Good question! There actually isn't a term for this that I know of. The most common use of such a term would be to classify a particle, for example "the 'polarity' of the electron is matter-polarity," but in that case most physicists would just say "the electron is a matter particle."

There is a mathematical operator called the charge conjugation operator, which converts the mathematical description of a matter particle into its corresponding antiparticle. This can sort of be used to distinguish matter and antimatter, though it doesn't tell you which particle is matter and which particle is antimatter (because that is just a matter of which one happens to be more common).

There are two known elementary particles, the photon and the $Z^0$ boson, whose mathematical description is not changed by the application of the charge conjugation operator.

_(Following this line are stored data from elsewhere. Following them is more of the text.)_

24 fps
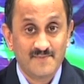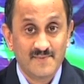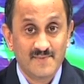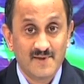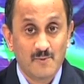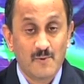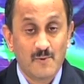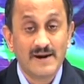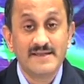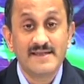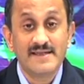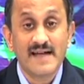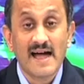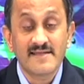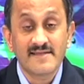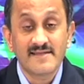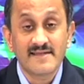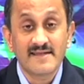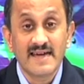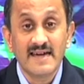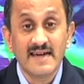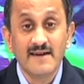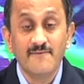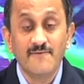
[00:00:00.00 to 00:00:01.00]
One is
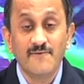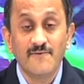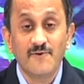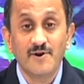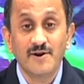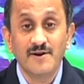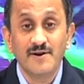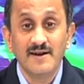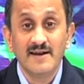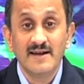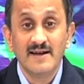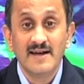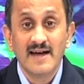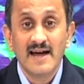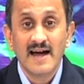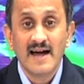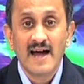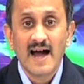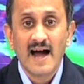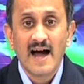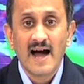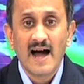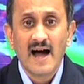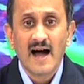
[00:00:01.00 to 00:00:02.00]
asking for
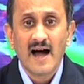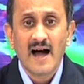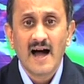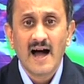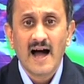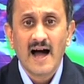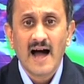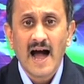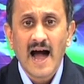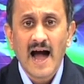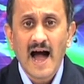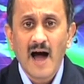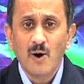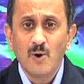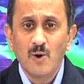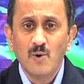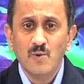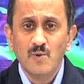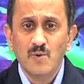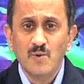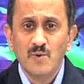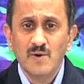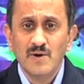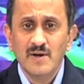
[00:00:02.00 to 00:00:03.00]

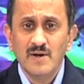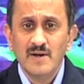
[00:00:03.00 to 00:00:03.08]
howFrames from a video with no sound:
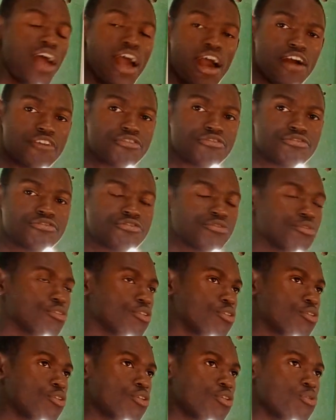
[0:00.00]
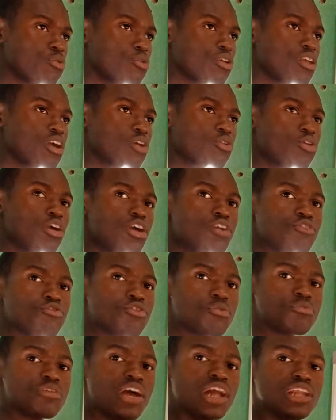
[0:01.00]
half when you're going
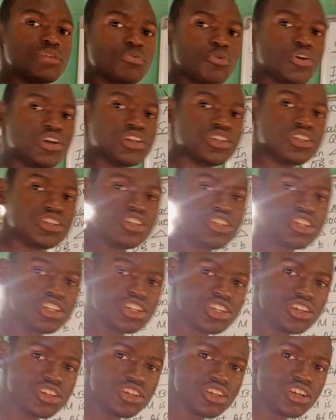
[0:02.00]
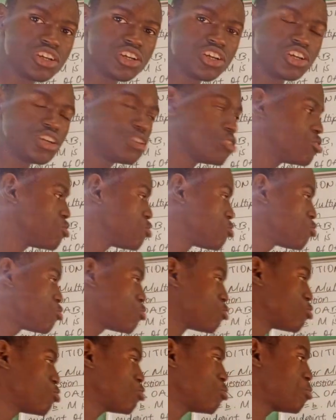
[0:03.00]
from that point G
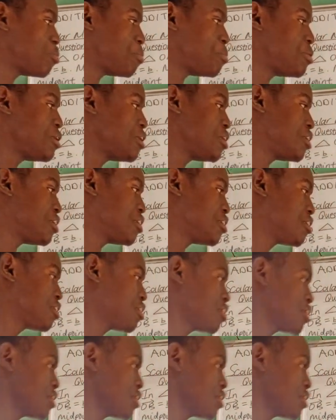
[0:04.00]
to B.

In other words, the photon and $Z^0$ are their own antiparticles. This corresponds to what you're calling "neutral polarity." We know of other particles which are their own antiparticle because they are a combination of a more fundamental particle and its antiparticle; for example, the $\mathrm{J/\psi}$ meson is made of a charm quark and an anticharm quark, and so switching matter to antimatter and vice versa gives you the $\mathrm{J/\psi}$ right back.

Given the definition of charge conjugation, I don't think fractional "polarities" are really a sensible concept. After all, it should make sense that applying charge conjugation twice is supposed to convert a particle back into its original self, perhaps up to a sign: $|\mathcal{C}^2| = 1$, and I think a fractional "polarity" by definition would imply that $|\mathcal{C}^2| \neq 1$. What seems a little less strange is a "complex polarity," where $|\mathcal{C}^n| = 1$ for some $n > 2$; this would correspond to a particle (or rather, its mathematical description) which would have to be charge-conjugated multiple times to get back to its original self. So instead of just a particle and antiparticle, you'd have the particle, conjugate particle 1, conjugate particle 2, etc., and in order to get them to annihilate you would have to bring one of each of these different particles all together at the same place at the same time. Nothing like that is known to exist, and I wouldn't be surprised if there is some theoretical reason to believe it can't exist. (It does bear some similarities to the color charge associated with the strong force, though.)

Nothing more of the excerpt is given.